Please return the lines below verbatim, beginning at the one that has "[13:31.37-13:32.27]" and stopping after the one that has "Silent video, 10 frames per second.", and add no other lines.

┌──

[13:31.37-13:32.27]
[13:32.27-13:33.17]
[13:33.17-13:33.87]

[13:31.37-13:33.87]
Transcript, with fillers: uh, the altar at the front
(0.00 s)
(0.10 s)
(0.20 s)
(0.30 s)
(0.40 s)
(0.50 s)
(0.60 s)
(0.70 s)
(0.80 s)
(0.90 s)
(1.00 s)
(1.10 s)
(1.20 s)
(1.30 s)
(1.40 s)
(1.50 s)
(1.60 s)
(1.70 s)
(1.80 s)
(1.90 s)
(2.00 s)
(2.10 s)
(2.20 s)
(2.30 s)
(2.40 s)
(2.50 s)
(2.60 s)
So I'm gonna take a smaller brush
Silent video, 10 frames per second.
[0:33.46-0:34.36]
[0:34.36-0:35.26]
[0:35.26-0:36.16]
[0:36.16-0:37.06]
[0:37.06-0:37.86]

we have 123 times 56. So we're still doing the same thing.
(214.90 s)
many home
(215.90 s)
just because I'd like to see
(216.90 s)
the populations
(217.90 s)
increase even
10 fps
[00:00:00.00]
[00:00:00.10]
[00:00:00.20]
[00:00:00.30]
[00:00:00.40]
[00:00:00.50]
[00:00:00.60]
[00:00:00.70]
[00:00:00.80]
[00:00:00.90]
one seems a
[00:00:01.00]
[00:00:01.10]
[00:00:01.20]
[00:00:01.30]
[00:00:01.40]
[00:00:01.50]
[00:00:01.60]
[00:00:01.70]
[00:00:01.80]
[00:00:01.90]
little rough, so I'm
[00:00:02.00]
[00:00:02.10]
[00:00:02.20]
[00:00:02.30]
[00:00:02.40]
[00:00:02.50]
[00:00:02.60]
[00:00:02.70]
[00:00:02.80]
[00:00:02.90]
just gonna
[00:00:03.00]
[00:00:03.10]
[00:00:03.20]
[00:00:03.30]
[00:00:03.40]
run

└──
┌──

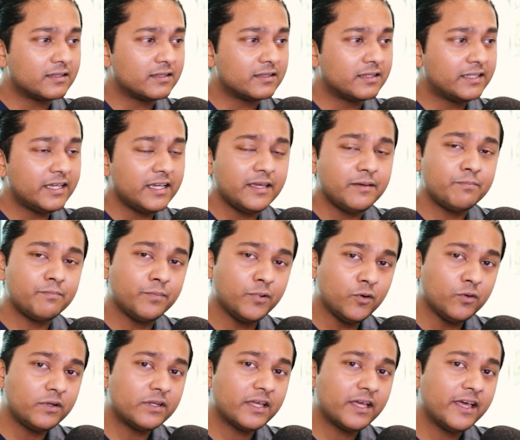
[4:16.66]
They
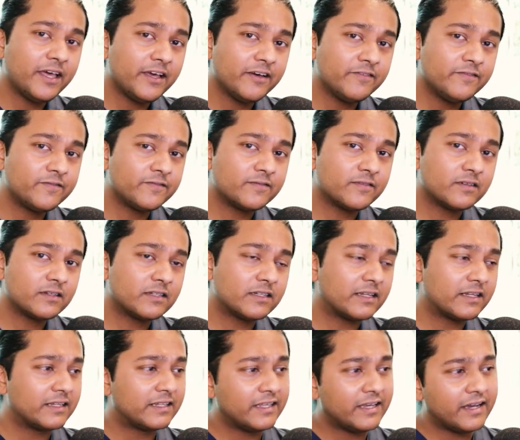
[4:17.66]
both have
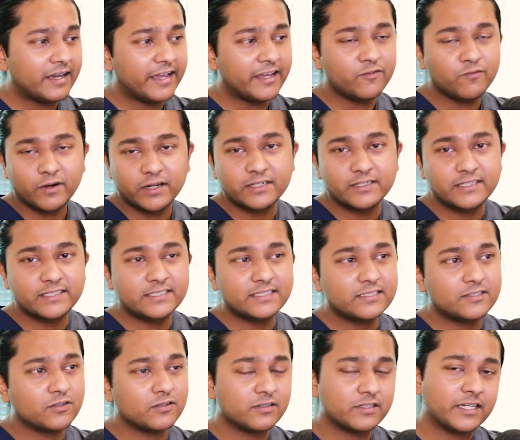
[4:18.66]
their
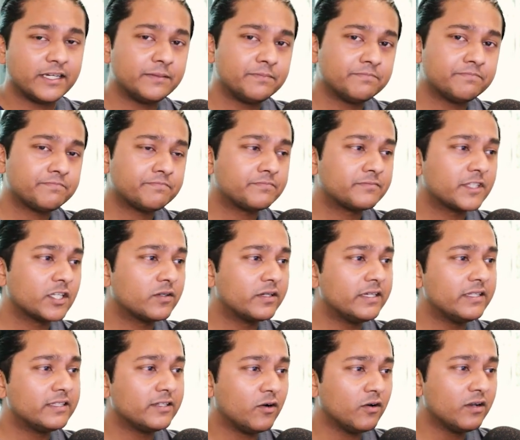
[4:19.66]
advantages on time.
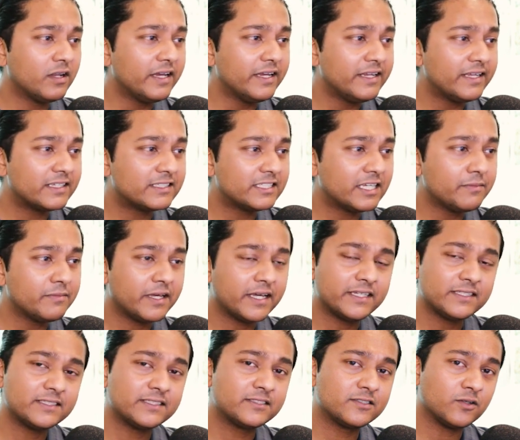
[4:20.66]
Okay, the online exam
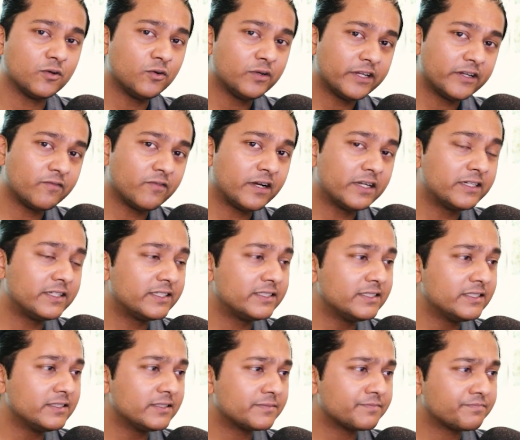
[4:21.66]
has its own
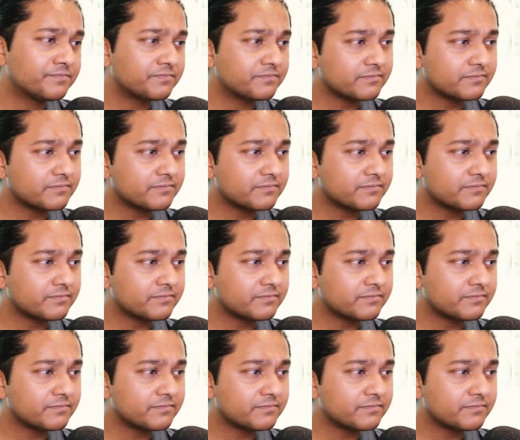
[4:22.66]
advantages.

└──

*Response to the task:*
[13:31.37-13:32.27]
[13:32.27-13:33.17]
[13:33.17-13:33.87]

[13:31.37-13:33.87]
Transcript, with fillers: uh, the altar at the front
(0.00 s)
(0.10 s)
(0.20 s)
(0.30 s)
(0.40 s)
(0.50 s)
(0.60 s)
(0.70 s)
(0.80 s)
(0.90 s)
(1.00 s)
(1.10 s)
(1.20 s)
(1.30 s)
(1.40 s)
(1.50 s)
(1.60 s)
(1.70 s)
(1.80 s)
(1.90 s)
(2.00 s)
(2.10 s)
(2.20 s)
(2.30 s)
(2.40 s)
(2.50 s)
(2.60 s)
So I'm gonna take a smaller brush
Silent video, 10 frames per second.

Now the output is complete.